Anye menatap kosong mendengarkan Gilang. Dalam hati dia berkata berarti ada benang merah yang terhubung.
"Dan ternyata aku yang harus menanggung karmanya, suamiku direbut oleh wanita JALANG." Ucap Anye menimpali.
"Sudah Anye, dengarkan dulu Gilang bicara. Jangan dipotong." Peringat Vano.
"Lanjut..." Ucap Anye datar, tapi dalam hati ada kobaran amarah.
"Mama mulai sering mabuk-mabukan karena merasa kehilangan Papa, tanpa peduli jika perutnya semakin besar. Saat Mama ingin melahirkan, dia melihat musuh terbesarnya juga akan melahirkan di Rumah Sakit yang sama dengan Mama." Ucap Gilang.
"Dan ide licik itupun tercipta, Mama menukar bayinya yang mati dengan bayi dari Almira itu."
"Karena Mama sangat membenci Almira, jadi semua kebenciannya itu dilampiaskan pada Gavin. Karena hingga ajal menjemput, Papa hanya mencintai Almira. Dan itu membuat Mama marah. Mama berjanji akan menghancurkan hidup Almira dengan menculik dan menyiksanya."
"Lantas, kamu ikut memukuli Gavin?" Tanya Vano memancing kejujuran Gilang.
"Iya, tapi hanya sekali saja."
"Karena aku kesal, Gavin melarangku menjual motor sportnya." Ucap Gilang.
"Karena memang tidak sepantasnya kamu menjual barang yang bukan milikmu. Aku membelikan motor untuk akomodasi adikmu itu sekolah." Ucap Anye.

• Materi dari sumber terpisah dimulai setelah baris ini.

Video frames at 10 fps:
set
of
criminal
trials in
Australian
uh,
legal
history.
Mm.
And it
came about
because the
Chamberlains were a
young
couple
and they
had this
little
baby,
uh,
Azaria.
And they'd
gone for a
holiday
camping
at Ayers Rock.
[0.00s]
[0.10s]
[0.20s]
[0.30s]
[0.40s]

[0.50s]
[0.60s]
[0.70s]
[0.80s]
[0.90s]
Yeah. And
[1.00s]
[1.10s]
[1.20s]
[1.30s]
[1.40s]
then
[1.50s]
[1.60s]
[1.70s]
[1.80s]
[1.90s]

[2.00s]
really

"Apa kamu tidak malu, membelikan barang mewah untuk kekasih tercintamu dengan uang hasil rampasan. Menyedihkan! Sekalian saja kamu merampok bank."

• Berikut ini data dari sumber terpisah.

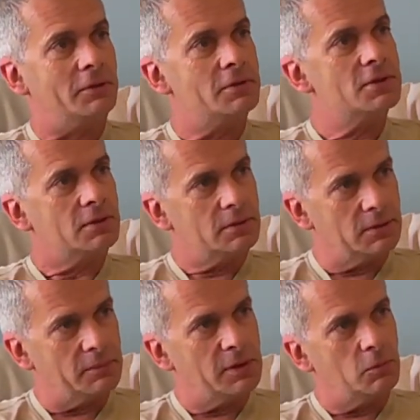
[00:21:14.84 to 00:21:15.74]
There isn't,
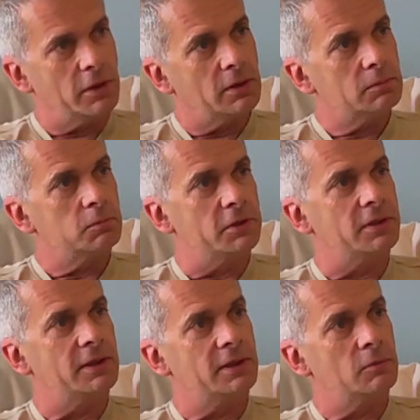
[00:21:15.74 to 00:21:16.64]
I mean, we are, we're
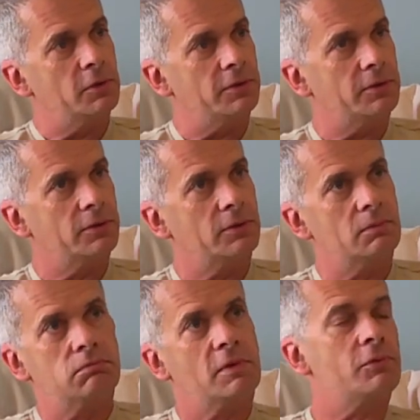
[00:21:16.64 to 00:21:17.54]
dealing
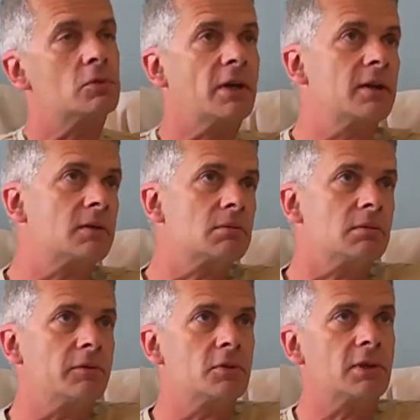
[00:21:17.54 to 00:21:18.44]
with, if you take,
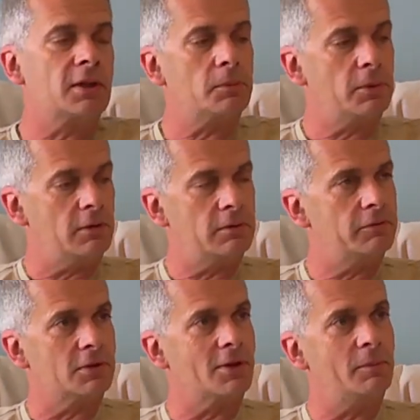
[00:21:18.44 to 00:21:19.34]
if you take the period,
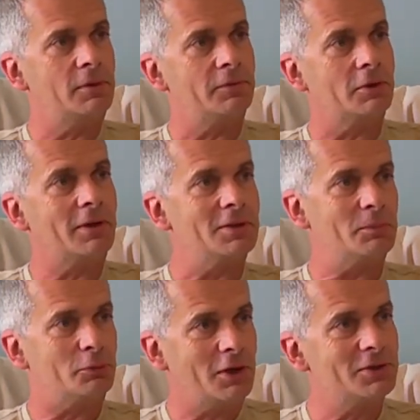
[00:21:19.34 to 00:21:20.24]
for example, of the Great
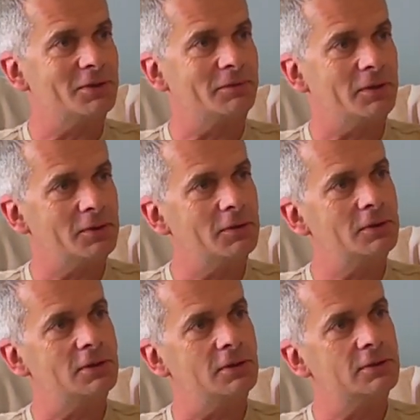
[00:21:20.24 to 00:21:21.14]
Depression, the
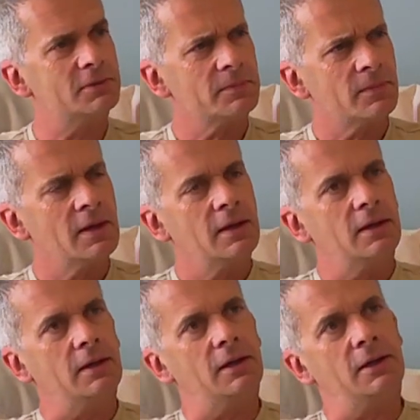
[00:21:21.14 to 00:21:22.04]
30s,
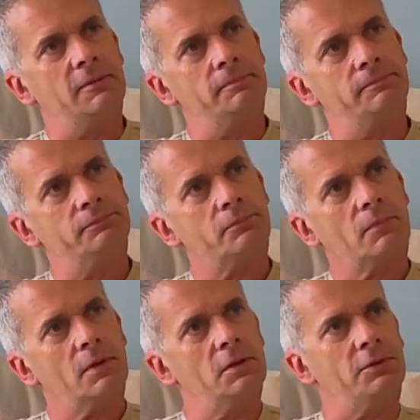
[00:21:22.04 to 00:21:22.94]
um,
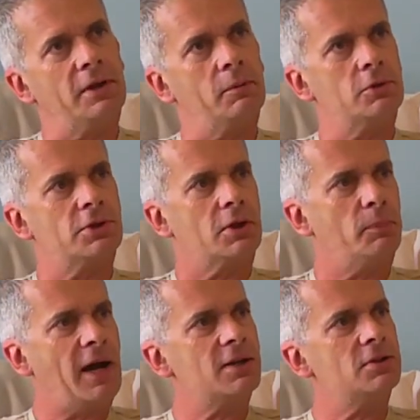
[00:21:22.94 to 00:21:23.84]
there was a
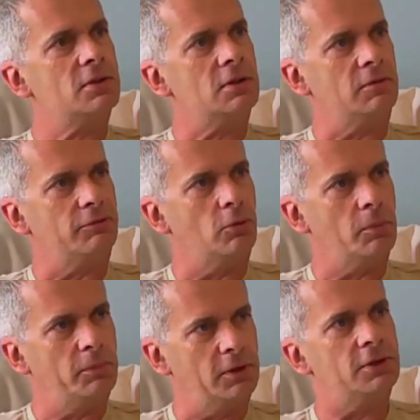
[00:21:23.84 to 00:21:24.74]
capacity for
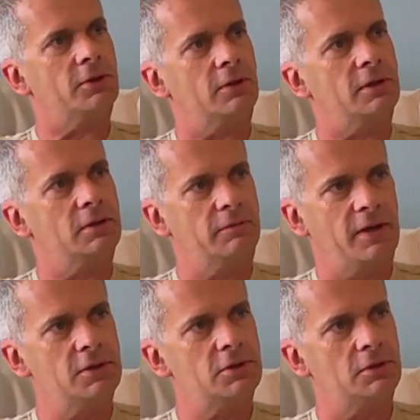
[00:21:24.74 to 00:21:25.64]
political
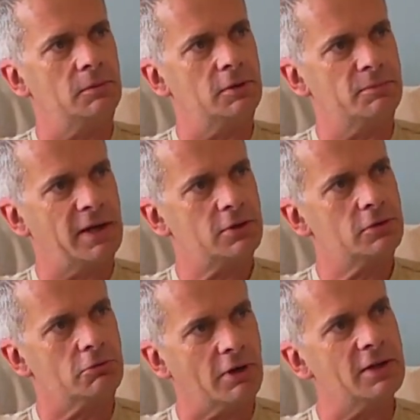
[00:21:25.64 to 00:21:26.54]
intervention that was
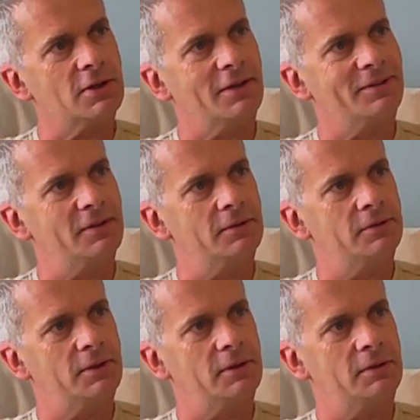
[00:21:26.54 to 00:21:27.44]
much greater than,
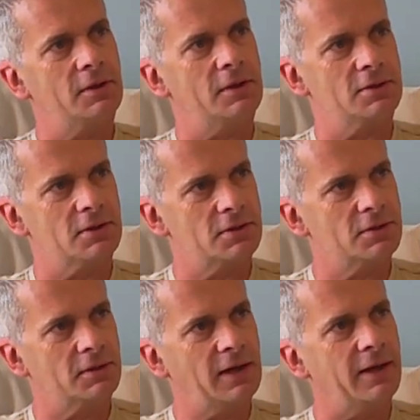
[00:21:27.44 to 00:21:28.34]
than, than exists
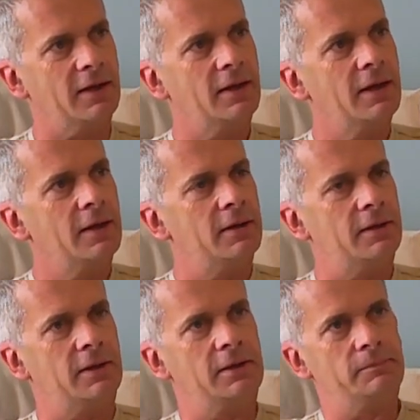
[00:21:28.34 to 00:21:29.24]
today.
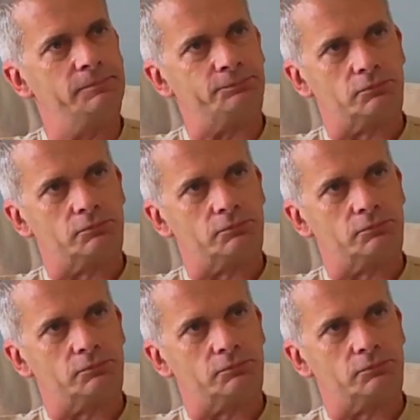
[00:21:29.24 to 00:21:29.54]
Um,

"Kamu Zemi, apa itu cintamu? Cinta yang membuat banyak orang menderita. Serakah dan sangat manipulatif."
"Gavin mempunyai banyak luka cambuk di punggung dan perutnya. Perbuatan siapa itu? Dan apa alasanya?" Tanya Vano mengorek lebih dalam.
"Mama, dia yang memukulinya dengan ikat pinggang milik almarhum Papa. Alasannya karena Gavin anak Almira."

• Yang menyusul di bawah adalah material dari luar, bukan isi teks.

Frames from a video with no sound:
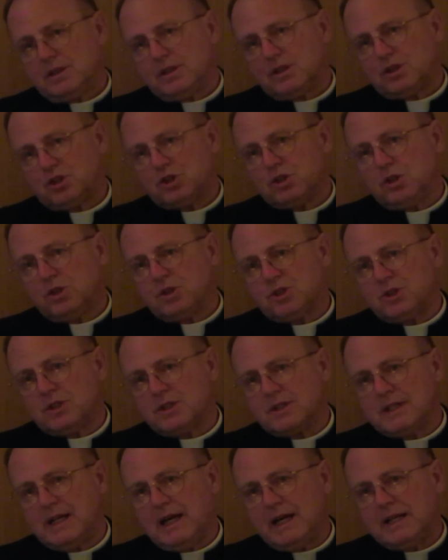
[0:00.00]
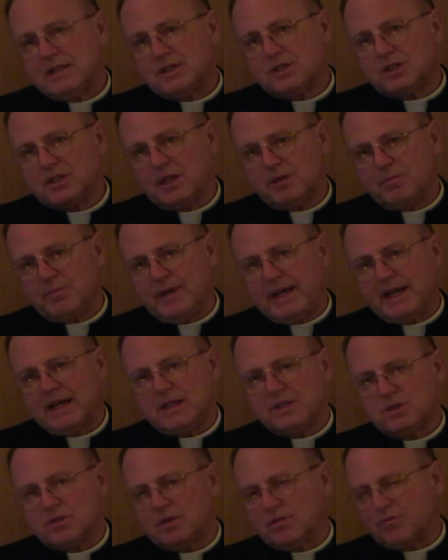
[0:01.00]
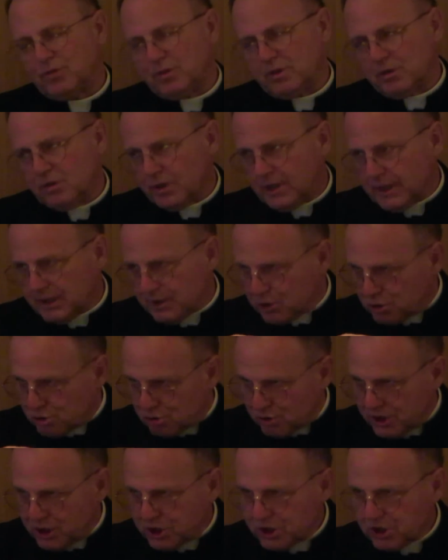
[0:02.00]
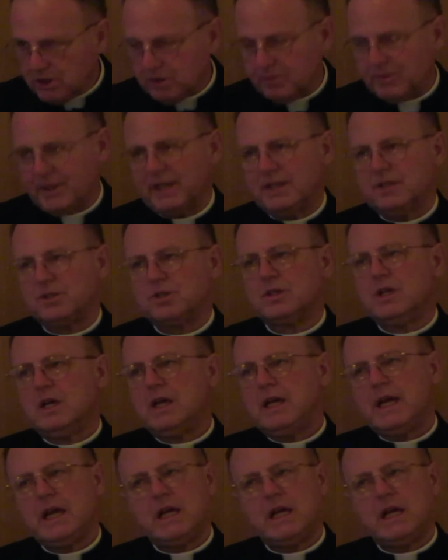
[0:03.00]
The Church does not say Mass, if we look at the traditional Mass,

"Kalian juga mengambil semua uang bulanan yang hampir setahun Aku berikan untuk Gavin?" Tanya Anye.
"Mama yang mengambilnya, aku sama sekali tidak pernah ikut campur."
"Untuk apa uang itu dihabiskan?"
"Untuk membayar para berondongnya Mama."
"Dan kamu mengetahui itu semua, tapi diam saja tanpa menegur atau setidaknya mengingatkan." Ucap Vano.
"Karena aku juga tidak ingin urusanku dicampuri oleh orang lain."
"Tentang perselingkuhanmu dengan dia, maksudnya?" Ucap Ratna sambil menunjuk Zemi.
"Sekarang katakan di mana Mama kamu tinggal?" Tanya Vano lagi.
"Di rumah lama almarhum Papa. Aku meninggalkannya dengan Mbak Gina."
"Okey, sekarang juga kita temui Mama kamu." Ucap Anye tegas.
Tapi saat tiba di rumah yang dimaksud Gilang, rumah itu sepi. Seolah tidak ada penghuninya.
"Jangan bilang kalau kamu mengelabui kami, Gilang? Rumah ini kosong." Ucap Anye menatap tajam Gilang.
"Loh, ke mana mereka semua?" Gilang tidak sedang berpura-pura karena memang dia tidak mengetahui keberadaan Mama dan Kakaknya sekarang.